▶ [Problem statement]: What's needed is a word-for-word retyping of the entries below, pictures omitted.

====== Exercise materials ======

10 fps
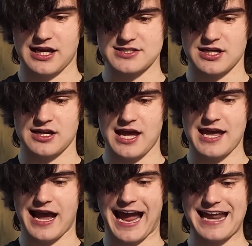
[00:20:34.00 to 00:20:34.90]
It's
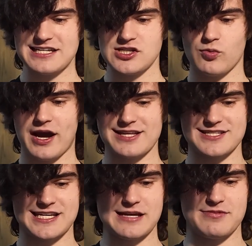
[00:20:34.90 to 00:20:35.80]
a handy way
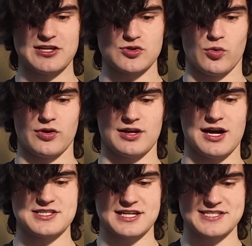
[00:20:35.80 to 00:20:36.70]
to keep things
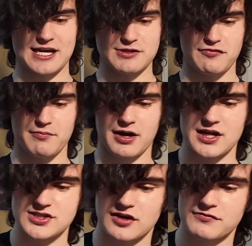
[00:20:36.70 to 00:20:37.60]
organized and see how different
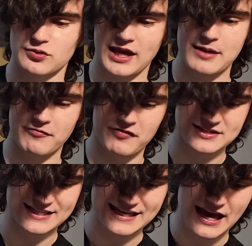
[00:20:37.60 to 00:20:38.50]
parts of your game
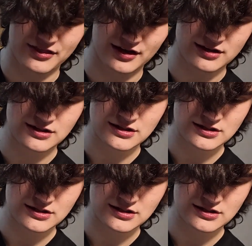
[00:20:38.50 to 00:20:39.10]
fit together.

======

▶ [Response]:
10 fps
[00:20:34.00 to 00:20:34.90]
It's
[00:20:34.90 to 00:20:35.80]
a handy way
[00:20:35.80 to 00:20:36.70]
to keep things
[00:20:36.70 to 00:20:37.60]
organized and see how different
[00:20:37.60 to 00:20:38.50]
parts of your game
[00:20:38.50 to 00:20:39.10]
fit together.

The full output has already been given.